Hay tanto que reformar para liberar a la escuela de esquemas añejos e inservibles que probablemente habría que adentrarse en una “revolución educativa”.

Maquillaje de la Reforma Educativa chilena

Muchos de los elementos que hoy se siguen implementando en la Reforma Educativa se podrían clasificar de “maquillaje”: abordan la forma pero no el fondo. Una “revolución educativa” supondría que los distintos actores de la sociedad – sin dejar a nadie fuera, porque estamos frente a una tarea de todos -, habría que preguntarse seriamente: ¿Qué tendría que ocurrir en la escuela para que cambiara radicalmente lo que hoy hacemos; para atender la diversidad de intereses y necesidades? ¿Para responder a las demandas de un mundo vorazmente cambiante? ¿Para formar personas libres y felices; para acompañar el logro de competencias que dejen abiertas las posibilidades de realización personal más allá de una simple demanda del mercado? ¿Para que la escuela se convierta en la gran precursora de los cambios sociales, hacia la calidad y equidad, pero también al respeto a la diversidad, a la inclusión e integración, a la dignidad de las personas?

El ejercicio de decir "Si yo fuera escuela..."

S podría partir con un simple ejercicio personal haciendo un pequeño o gran ensayo que comenzara diciendo: “Si yo fuera escuela...”
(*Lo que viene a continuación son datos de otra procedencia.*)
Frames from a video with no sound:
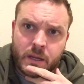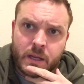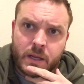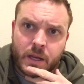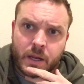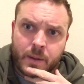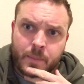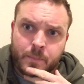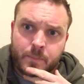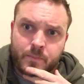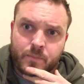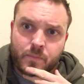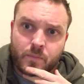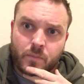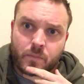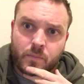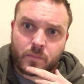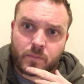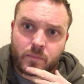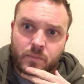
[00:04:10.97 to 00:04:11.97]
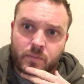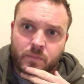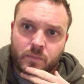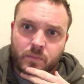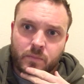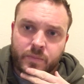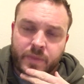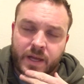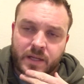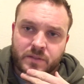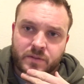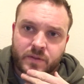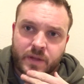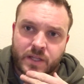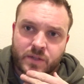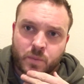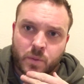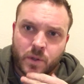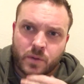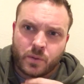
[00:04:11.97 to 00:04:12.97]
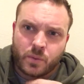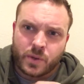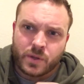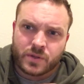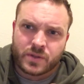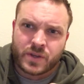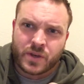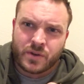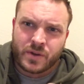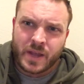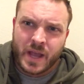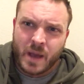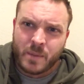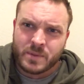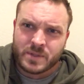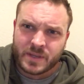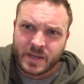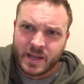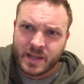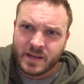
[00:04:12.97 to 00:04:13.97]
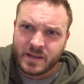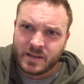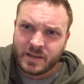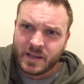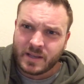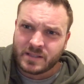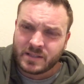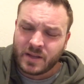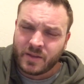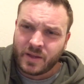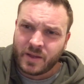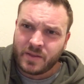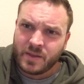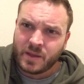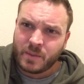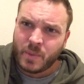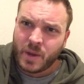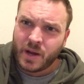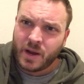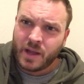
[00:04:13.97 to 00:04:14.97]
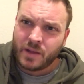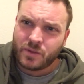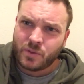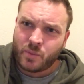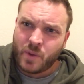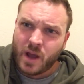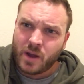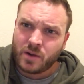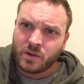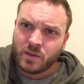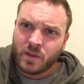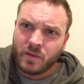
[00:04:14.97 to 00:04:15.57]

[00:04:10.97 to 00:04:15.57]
Yeah, that's where the real security happens, I guess, now that I think about it, at the routerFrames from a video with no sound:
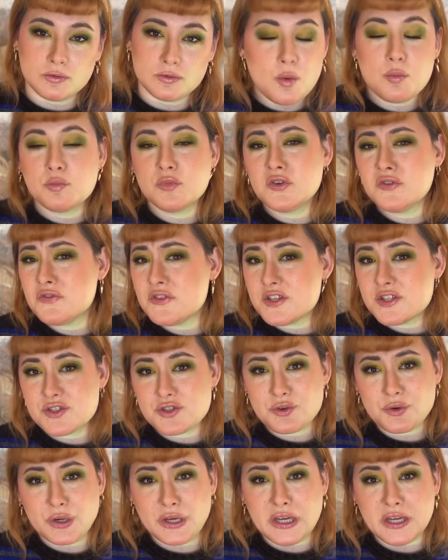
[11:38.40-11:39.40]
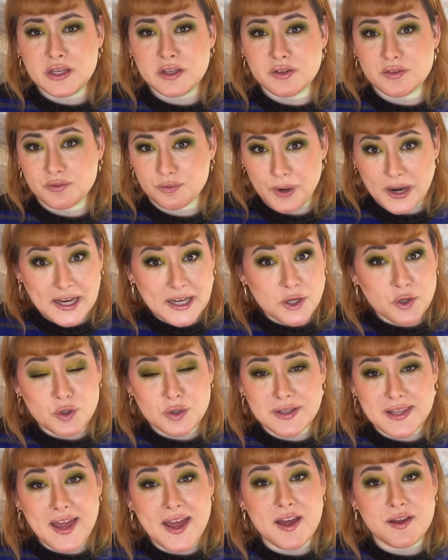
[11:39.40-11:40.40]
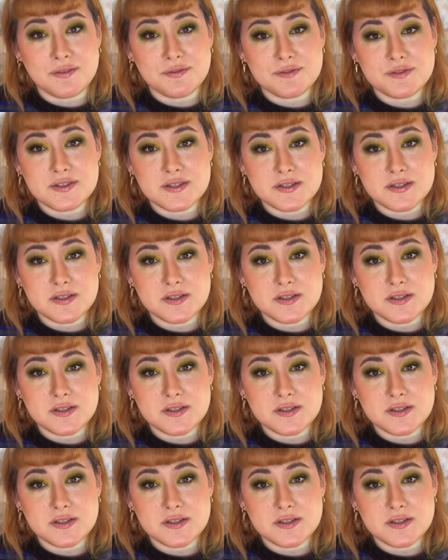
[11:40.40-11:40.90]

Move the screen right or left.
Por ejemplo, “si yo fuera escuela, implementaría un currículum personalizado para cada estudiante – una vez que haya adquirido las competencias básicas–, un currículum que lo entusiasme con la investigación, el descubrimiento personal, el desarrollo de la creatividad y de la democracia, donde aprenda a valorarse como persona y a entusiasmarse por mejorar la sociedad en la que vive”.

Las preguntas son las que han sido capaces de cambiar el mundo, ¿por qué no cambiar la educación a partir de unas preguntas iniciales?

“La educación ayuda a la persona a aprender a ser lo que es capaz de ser”, Hesiodo.